Imagen de archivo de una fiesta ilegal desmantelada a lo largo del año pasado. | Redacción Local

26

Resulta, cuanto menos, sorprendente que el partido que más ha presionado para modificar todo tipo de leyes en España, Unidas Podemos, se aferre ahora a la Constitución y a la propiedad privada para desmarcarse de la estrategia del Consell d’Eivissa contra las fiestas ilegales. Sin embargo, ésta es la excusa para no apoyar al gobierno del popular Vicent Marí en su cruzada contra este tipo de actividades en la isla.

Fuentes de la formación morada recordaron este sábado que ya cuando se llevó la propuesta a votación en el Pleno del pasado mes de diciembre se abstuvieron «por discrepancias jurídicas en algunos puntos». «Queremos parar las fiestas ilegales y hay que poner todas las herramientas posibles», aseguraron, «pero el marco jurídico que proponen genera discrepancias».

El choque entre Unidas Podemos y el gobierno insular tiene como base, precisamente, que este último pretende acabar con las fiestas ilegales mediante una modificación legislativa que permita dejar de considerar como domicilio las villas en las que suelen celebrarse estos eventos. «Estamos de acuerdo en el fondo de la cuestión», señalaron desde Unidas Podemos, «pero el documento del Consell d’Eivissa tiene algunos puntos que chocan con derechos constitucionales sobre la propiedad privada».

Las mismas fuentes indicaron, además, que el presidente Marí «es parlamentario», por lo que podría presentar su propuesta en la Cámara autonómica «si realmente ve que es legalmente posible».

Unidas Podemos se suma así al PSOE, que desde los ayuntamientos de Sant Josep y Vila ha roto el consenso existente sobre esta modificación legislativa, acordada inicialmente entre el Consell, los consistorios y patronales turísticas y empresariales.

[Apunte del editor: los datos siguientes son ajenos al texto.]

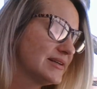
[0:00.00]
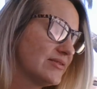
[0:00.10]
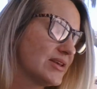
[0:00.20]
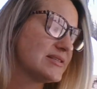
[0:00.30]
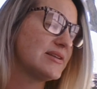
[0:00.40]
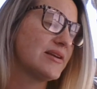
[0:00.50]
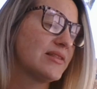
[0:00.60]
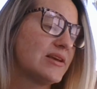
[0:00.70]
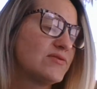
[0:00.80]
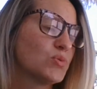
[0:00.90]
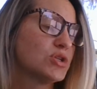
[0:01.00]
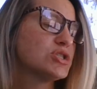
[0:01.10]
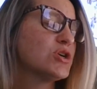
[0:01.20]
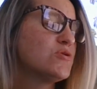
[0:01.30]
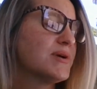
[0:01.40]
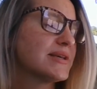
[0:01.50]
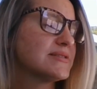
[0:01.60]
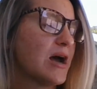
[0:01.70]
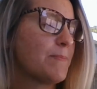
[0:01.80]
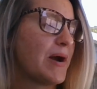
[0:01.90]
The sneak thieves were too mixed
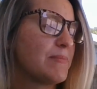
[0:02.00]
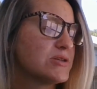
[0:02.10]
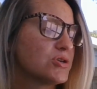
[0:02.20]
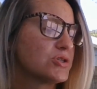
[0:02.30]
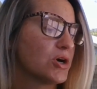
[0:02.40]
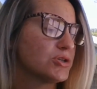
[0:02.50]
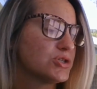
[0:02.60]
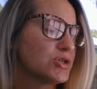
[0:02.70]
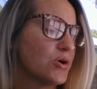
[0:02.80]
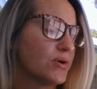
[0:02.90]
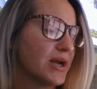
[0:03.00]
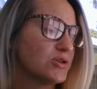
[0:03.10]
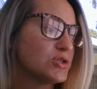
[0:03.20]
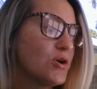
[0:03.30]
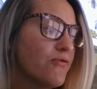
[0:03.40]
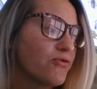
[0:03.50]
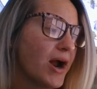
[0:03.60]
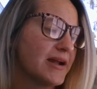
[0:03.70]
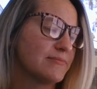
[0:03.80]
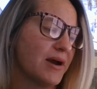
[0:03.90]
up by Mr. Dart's joke and too
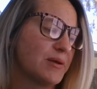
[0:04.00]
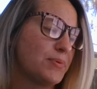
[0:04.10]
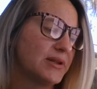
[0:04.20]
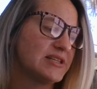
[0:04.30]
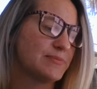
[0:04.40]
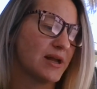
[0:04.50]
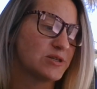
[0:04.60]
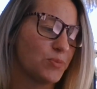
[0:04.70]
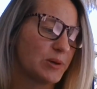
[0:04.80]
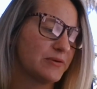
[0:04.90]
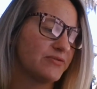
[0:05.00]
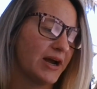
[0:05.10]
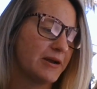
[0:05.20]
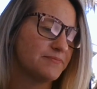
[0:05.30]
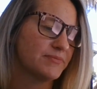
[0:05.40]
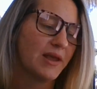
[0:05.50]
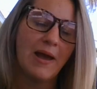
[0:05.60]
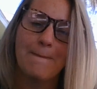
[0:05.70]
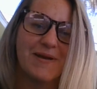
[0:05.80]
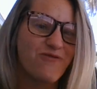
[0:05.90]
frightened by the policemen to put up a fight.
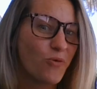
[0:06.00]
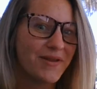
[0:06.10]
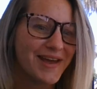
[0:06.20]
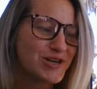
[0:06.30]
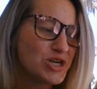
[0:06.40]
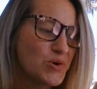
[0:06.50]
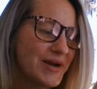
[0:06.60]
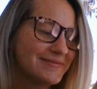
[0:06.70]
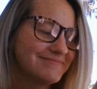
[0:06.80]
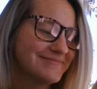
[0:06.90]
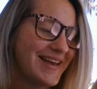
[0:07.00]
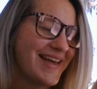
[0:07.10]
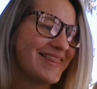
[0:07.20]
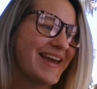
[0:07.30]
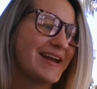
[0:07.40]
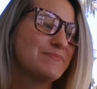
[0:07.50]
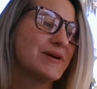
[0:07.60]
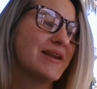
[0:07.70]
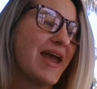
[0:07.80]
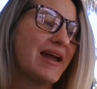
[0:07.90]
Before they knew it, they had
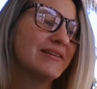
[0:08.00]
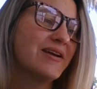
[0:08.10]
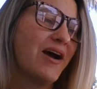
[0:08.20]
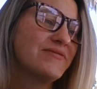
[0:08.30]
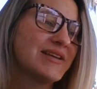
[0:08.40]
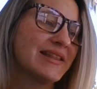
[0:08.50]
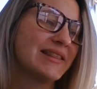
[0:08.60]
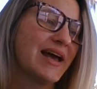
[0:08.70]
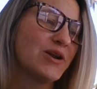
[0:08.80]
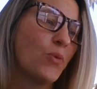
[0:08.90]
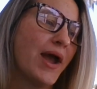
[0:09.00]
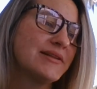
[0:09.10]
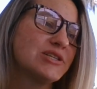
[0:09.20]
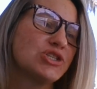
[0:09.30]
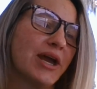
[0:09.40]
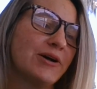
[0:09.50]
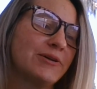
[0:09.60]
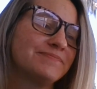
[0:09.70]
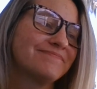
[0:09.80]
been handcuffed and led away to jail.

La propuesta debe ser aceptada por el Govern de la socialista Francina Armengol, que sería el competente para modificar la legislación. El objetivo es que las villas en las que se celebran estas fiestas pierdan su condición de domicilio y, con ello, su inviolabilidad. Esto permitiría a las policías locales y a los cuerpos y fuerzas de seguridad acceder al interior de los espacios una vez que se hubiera constatado la celebración de una fiesta con interés lucrativo sin necesidad de una autorización judicial. Socialistas y podemitas, curiosamente, rechazan esta posibilidad aferrándose a la Constitución y al derecho a la propiedad privada.

Esta ruptura del consenso llevó al PP insular a pronunciar duras palabras contra el PSOE el pasado martes. Sobre todo contra el secretario general de la formación en Ibiza, exalcalde de Sant Josep (el municipio más afectado por estos eventos) y conseller autonómico de Movilidad y Vivienda, Josep Marí Ribas Agustinet. La portavoz de la formación, Marilina Ribas, le recordó que no había mostrado los mismos escrúpulos a la hora de iniciar el controvertido desalojo de los propietarios de los apartamentos Don Pepe. Ribas también recriminó al socialista su sumisión ante el PSIB y Mallorca y, sobre todo, le reprochó el escaso interés que parece tener en resolver los problemas de los ibicencos.